:: Data ::
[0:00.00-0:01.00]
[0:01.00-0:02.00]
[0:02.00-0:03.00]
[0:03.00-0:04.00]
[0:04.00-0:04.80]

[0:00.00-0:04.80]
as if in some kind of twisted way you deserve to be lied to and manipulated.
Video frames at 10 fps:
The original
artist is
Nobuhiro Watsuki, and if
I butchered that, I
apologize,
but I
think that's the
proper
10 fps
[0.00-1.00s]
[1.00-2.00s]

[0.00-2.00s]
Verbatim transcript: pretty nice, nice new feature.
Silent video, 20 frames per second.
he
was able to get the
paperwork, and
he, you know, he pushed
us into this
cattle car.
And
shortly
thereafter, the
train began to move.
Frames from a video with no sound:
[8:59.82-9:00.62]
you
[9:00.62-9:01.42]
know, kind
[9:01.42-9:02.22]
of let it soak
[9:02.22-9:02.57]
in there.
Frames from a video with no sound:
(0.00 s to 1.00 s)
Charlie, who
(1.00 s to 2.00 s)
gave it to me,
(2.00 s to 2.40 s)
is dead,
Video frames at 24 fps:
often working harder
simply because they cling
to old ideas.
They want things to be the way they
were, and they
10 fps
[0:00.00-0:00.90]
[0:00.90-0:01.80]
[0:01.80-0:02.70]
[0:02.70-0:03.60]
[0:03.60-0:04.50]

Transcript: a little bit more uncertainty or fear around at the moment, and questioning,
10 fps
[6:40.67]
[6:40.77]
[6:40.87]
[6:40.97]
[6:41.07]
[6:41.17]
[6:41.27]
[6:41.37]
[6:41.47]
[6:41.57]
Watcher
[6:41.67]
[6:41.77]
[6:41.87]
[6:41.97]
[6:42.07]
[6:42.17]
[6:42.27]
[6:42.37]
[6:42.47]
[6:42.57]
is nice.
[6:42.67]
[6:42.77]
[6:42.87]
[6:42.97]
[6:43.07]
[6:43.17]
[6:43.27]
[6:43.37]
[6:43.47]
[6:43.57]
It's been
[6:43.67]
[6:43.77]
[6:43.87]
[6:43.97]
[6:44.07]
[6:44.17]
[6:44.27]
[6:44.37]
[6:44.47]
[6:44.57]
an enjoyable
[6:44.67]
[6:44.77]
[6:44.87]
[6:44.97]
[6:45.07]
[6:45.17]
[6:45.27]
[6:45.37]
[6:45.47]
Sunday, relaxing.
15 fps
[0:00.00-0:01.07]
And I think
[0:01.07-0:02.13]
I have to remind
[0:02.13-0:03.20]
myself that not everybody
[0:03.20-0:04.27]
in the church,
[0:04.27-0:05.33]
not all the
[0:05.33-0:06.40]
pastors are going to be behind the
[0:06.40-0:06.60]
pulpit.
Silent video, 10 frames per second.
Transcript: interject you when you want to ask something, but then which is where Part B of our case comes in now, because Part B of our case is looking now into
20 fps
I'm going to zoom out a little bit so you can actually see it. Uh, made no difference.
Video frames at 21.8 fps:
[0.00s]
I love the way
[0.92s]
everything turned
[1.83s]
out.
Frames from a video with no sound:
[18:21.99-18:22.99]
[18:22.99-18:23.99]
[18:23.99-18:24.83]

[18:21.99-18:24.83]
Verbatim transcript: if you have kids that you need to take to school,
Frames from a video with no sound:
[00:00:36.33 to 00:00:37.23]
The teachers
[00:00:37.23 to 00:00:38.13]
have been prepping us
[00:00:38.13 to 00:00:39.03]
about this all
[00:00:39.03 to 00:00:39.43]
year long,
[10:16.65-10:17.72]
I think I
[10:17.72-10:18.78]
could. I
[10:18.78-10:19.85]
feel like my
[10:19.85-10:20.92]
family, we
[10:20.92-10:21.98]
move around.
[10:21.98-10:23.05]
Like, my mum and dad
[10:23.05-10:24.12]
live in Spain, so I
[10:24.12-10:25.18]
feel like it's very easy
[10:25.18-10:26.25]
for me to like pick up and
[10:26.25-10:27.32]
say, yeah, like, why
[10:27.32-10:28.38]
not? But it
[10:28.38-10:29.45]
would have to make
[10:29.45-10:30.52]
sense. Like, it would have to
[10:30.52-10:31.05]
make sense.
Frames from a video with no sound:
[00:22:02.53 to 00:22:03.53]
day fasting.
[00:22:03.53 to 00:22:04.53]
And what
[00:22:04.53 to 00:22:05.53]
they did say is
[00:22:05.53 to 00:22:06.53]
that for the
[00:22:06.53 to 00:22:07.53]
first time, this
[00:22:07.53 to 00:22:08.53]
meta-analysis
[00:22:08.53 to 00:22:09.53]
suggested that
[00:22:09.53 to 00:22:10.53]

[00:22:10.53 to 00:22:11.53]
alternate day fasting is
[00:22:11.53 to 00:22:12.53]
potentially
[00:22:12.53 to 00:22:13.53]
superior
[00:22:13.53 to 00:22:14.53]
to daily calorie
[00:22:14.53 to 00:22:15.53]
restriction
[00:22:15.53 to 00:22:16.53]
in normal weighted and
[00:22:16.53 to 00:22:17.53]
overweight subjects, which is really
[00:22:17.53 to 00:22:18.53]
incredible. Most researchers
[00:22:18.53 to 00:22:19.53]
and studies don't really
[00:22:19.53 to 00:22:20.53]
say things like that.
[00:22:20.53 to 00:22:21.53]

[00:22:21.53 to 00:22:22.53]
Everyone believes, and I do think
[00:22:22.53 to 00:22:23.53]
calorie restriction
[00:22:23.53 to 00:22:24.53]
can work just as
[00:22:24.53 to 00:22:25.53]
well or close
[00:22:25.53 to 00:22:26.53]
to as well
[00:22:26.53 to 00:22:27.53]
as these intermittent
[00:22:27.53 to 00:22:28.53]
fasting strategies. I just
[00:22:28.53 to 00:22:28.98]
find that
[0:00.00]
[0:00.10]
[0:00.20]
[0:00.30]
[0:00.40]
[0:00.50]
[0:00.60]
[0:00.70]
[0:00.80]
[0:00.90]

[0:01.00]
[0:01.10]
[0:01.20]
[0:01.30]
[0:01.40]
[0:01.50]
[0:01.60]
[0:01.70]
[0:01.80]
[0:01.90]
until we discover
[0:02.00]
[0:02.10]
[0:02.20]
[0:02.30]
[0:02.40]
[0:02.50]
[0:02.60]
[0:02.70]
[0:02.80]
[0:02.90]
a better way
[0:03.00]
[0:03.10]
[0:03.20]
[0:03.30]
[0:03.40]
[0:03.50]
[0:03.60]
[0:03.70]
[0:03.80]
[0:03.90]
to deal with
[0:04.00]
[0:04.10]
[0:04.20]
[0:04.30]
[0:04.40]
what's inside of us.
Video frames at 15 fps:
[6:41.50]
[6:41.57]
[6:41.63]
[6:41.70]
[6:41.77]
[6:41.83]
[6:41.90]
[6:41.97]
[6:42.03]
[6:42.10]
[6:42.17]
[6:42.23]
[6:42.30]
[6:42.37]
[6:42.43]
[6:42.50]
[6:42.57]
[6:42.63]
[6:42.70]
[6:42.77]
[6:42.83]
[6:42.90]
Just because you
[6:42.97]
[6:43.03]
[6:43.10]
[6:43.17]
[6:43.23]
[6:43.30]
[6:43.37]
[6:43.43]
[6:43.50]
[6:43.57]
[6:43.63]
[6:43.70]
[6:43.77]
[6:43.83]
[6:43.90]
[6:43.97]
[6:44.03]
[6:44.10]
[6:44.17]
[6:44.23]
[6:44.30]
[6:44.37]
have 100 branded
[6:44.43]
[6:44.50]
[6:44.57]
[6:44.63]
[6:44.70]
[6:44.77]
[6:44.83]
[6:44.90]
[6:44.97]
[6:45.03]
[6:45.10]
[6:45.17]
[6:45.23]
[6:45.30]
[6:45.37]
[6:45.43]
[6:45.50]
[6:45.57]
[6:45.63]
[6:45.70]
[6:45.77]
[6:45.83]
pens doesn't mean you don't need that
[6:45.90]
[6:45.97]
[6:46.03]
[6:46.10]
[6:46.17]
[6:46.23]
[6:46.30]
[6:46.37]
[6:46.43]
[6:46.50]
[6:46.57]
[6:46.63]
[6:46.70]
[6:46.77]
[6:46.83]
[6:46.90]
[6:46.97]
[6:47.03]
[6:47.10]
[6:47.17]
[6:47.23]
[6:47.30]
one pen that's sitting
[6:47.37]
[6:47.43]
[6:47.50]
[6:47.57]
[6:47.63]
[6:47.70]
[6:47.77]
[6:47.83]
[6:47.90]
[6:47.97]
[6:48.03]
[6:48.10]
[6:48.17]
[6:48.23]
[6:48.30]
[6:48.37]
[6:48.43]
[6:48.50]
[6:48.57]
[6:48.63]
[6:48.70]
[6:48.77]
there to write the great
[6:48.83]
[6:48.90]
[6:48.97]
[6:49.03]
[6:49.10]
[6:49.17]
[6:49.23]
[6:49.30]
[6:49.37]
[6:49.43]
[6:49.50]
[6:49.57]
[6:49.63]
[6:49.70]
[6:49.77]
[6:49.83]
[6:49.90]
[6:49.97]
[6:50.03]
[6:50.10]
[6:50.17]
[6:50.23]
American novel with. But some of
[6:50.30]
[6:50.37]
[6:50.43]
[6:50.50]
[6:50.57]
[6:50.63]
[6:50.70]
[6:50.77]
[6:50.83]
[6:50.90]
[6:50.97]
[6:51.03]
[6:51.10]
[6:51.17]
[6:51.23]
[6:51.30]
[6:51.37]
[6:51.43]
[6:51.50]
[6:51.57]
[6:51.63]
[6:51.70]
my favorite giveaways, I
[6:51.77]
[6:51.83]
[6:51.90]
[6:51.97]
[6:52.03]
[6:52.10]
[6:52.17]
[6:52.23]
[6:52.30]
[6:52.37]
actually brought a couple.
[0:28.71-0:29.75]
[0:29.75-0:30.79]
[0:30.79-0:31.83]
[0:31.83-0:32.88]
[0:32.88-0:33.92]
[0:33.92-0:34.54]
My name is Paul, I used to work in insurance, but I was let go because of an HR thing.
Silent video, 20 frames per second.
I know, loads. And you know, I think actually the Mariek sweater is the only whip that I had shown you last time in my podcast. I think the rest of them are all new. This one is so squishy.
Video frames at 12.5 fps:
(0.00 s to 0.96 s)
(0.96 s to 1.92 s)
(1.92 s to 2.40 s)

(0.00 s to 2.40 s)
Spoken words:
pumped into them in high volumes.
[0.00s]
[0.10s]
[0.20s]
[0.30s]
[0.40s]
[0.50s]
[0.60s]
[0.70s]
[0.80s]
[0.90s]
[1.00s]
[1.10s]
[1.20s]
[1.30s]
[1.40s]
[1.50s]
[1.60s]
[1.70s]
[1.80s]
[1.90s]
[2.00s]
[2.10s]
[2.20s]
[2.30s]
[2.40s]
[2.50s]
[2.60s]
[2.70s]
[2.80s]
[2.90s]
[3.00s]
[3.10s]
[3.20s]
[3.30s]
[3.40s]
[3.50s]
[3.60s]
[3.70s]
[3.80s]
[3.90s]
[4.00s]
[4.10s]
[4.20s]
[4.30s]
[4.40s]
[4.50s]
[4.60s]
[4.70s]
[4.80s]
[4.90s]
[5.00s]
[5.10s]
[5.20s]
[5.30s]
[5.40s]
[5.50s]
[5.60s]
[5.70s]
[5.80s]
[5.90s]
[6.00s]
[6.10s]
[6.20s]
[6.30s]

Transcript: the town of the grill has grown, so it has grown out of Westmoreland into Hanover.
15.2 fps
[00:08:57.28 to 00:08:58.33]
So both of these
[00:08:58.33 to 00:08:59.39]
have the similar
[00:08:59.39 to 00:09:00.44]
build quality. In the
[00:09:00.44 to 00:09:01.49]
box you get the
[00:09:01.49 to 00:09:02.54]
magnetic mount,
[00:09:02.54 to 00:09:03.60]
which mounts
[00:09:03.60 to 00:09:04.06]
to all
:::
Goal of the exercise: Say how many lines of the material contain the word "Verbatim". Add nothing to the number.

Solution to this task: 2